Dans sa bonne ville de Guercif, Zakaria Boualem a grandi dans un environnement où l’art n’était pas à proprement parler considéré comme une priorité. Le Maroc Moderne, à l’époque, n’avait pas jugé nécessaire de proposer aux habitants une offre culturelle. Certes, à chaque fête du trône, des dévots de la musique patriotique venaient pousser la chansonnette sur un podium prévu à cet effet, mais il serait exagéré de dire qu’ils provoquaient l’enthousiasme chez notre héros. Il est comme ça, le bougre, il a eu depuis le début beaucoup de mal avec les œuvres patriotiques. Par chance, un marché des cassettes florissant lui avait proposé une alternative digne, sous la forme de raïmen décomplexés et flamboyants, en tête desquels des héros comme Khaled et Raïna Raï.
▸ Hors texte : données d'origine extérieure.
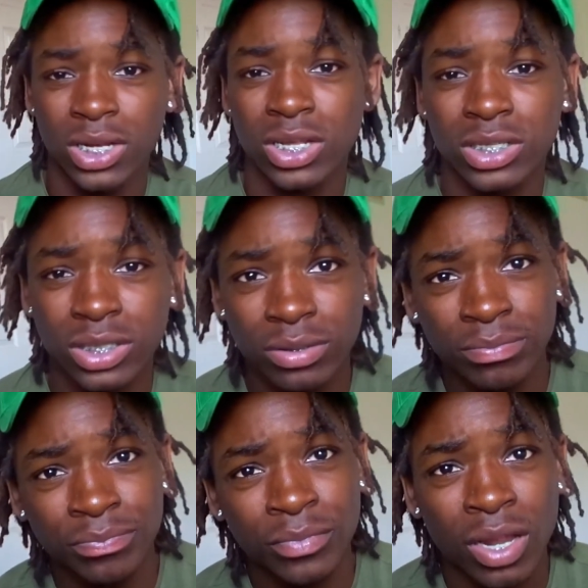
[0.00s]
It doesn't
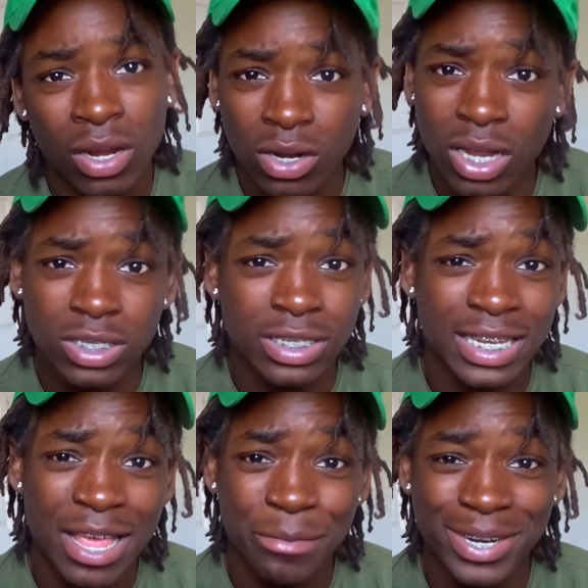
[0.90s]

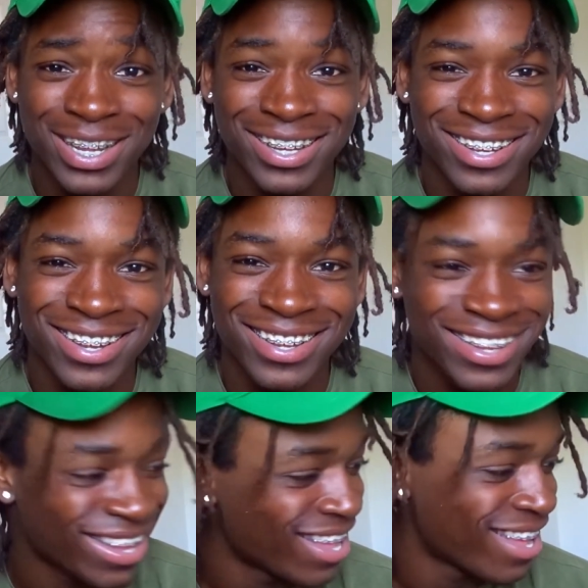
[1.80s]
cross-contaminate.
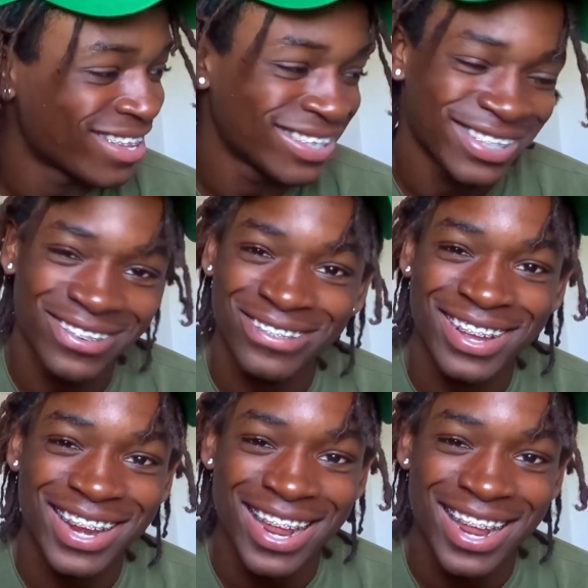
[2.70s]
And stuff like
Mais ce n’était pas tout. Chaque soir, à 18 heures, un homme se dévouait, sur les ondes de la chaîne nationale, pour livrer aux oreilles des Marocains une programmation extraordinaire de musiques rock, country, soul, funk… Feu Alifi Hafid, c’était son nom, mériterait bien une statue ou deux. Grâce à lui, pendant deux heures, notre héros se sentait un citoyen du monde qui découvrait les nouveautés musicales en même temps qu’un brave habitant de l’Iowa. C’est dans cette émission que le Boualem a découvert Prince. D’entrée, il a adoré le groove surpuissant proposé par ce nain, son sens du refrain, sa créativité débridée. Il lui a fallu deux ou trois ans pour avoir le droit de voir à quoi ressemblait ce bonhomme. Je suis conscient que ce dernier point est très difficile à expliquer aux plus jeunes d’entre nous. Car oui, il fut un temps où Internet n’existait pas. Un temps où la quête d’un objet musical relevait de la chasse au trésor, une sorte de travail à plein temps, où il fallait être aussi créatif que l’artiste pour réussir à obtenir son œuvre. Oui, vous avez raison, un peu comme un papier administratif.
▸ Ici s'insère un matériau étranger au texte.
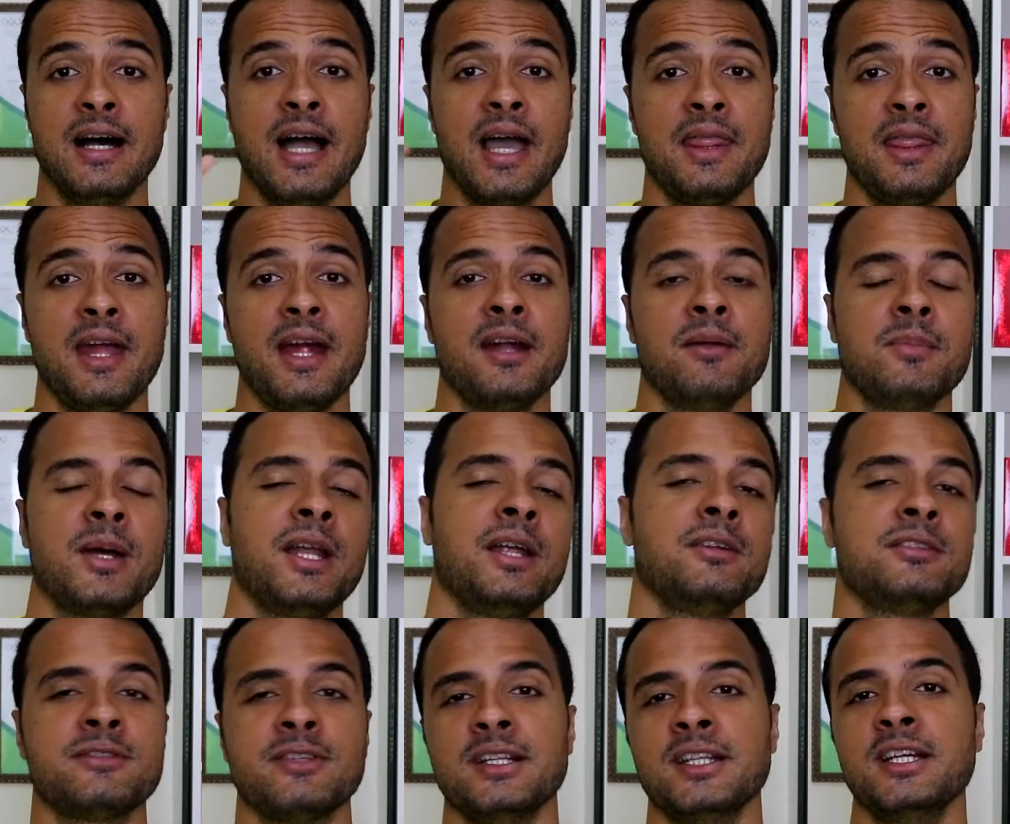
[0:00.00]
Hi there, my name
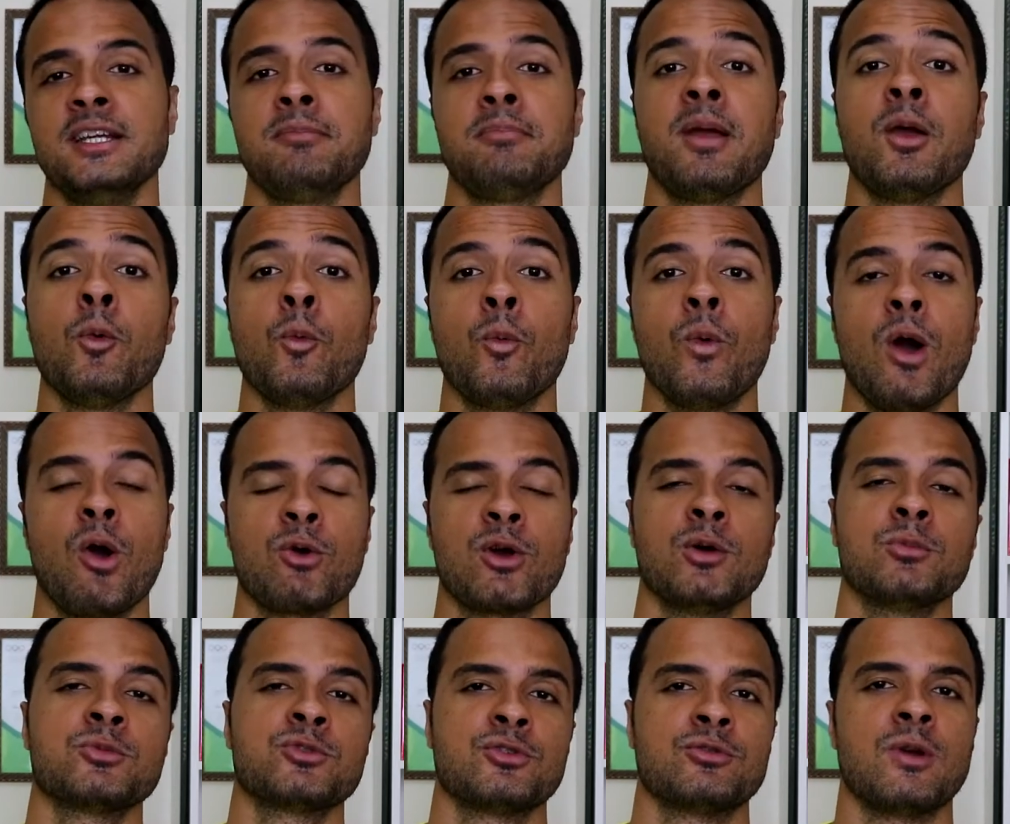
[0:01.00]
is Felipe and
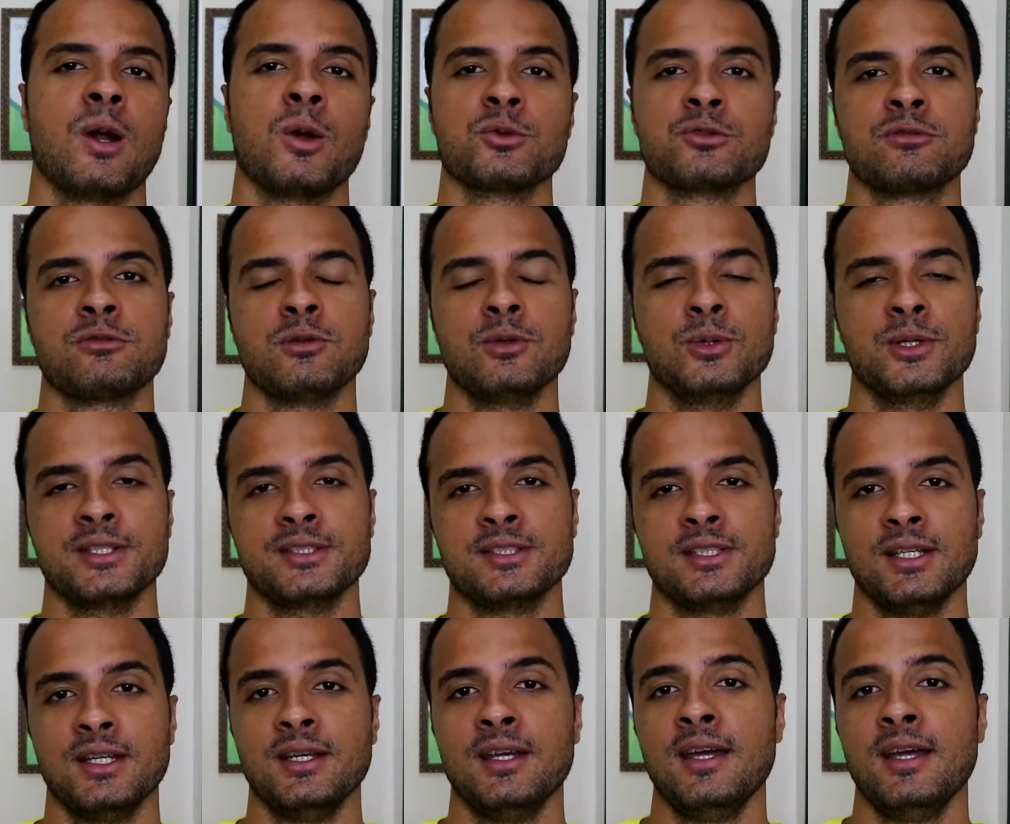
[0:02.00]
welcome to Route Fluency.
Au final, on avait peu de disques, mais ils dégageaient un prestige immense, englouti depuis dans le grand flot du numérique mondialisé. Le Boualem avait donc, en vinyle, une dizaine d’albums chez lui, dont les plus marquants étaient un live de Marley monumental, un album de Sprinsgteen renversant, et un autre de AC/DC avec un canon dessus. Et puis, Sign O’ the Times, du génial Prince. Un mélange de funk, de rock et de pop, avec en plus quelque chose de lubrique qui n’était pas désagréable à l’adolescent d’alors. Depuis, il a suivi sa carrière avec passion. Certes, le nain pourpre n’a pas produit que des chefs-d’œuvre, mais c’est bien le prix à payer lorsqu’on décide de proposer beaucoup de musique à ses fans. Car le Boualem préfèrera toujours un artiste généreux, qui prend des risques, aux tristes sires actuels, qui pondent en grande pompe un single par an et consacrent ensuite tout le reste de leur énergie à compter leurs vues sur YouTube. C’est une question de génération, sans doute. Voilà, cette longue introduction pour vous expliquer à quel point la disparition du musicien l’a touché. Outre la tristesse de voir s’éteindre un talent de cet acabit, il y a l’affreuse impression que ceux qui partent ne sont pas remplacés. Oui, Zakaria Boualem le sait, c’est un discours de vieux con. Mais il n’y peut rien, il en est persuadé : il ne traîne pas l’ombre d’un Prince en devenir autour de nous. Ni de Marley, encore moins de Hendrix. Lorsqu’il déploie ce genre de discours négatif, on lui répond que c’est la faute aux maisons de disques, qui sont tombées entre les mains du grand capital, et qui ne prennent plus le risque, ni le temps, de développer des sons nouveaux. On lui explique qu’Internet, c’est le bonheur, puisqu’il y a tout plein de musique partout, et gratuite. On lui raconte qu’il est trop vieux, tout simplement. Peut-être.
Voilà, c’est tout. Une dernière chose : adieu l’artiste. Et merci.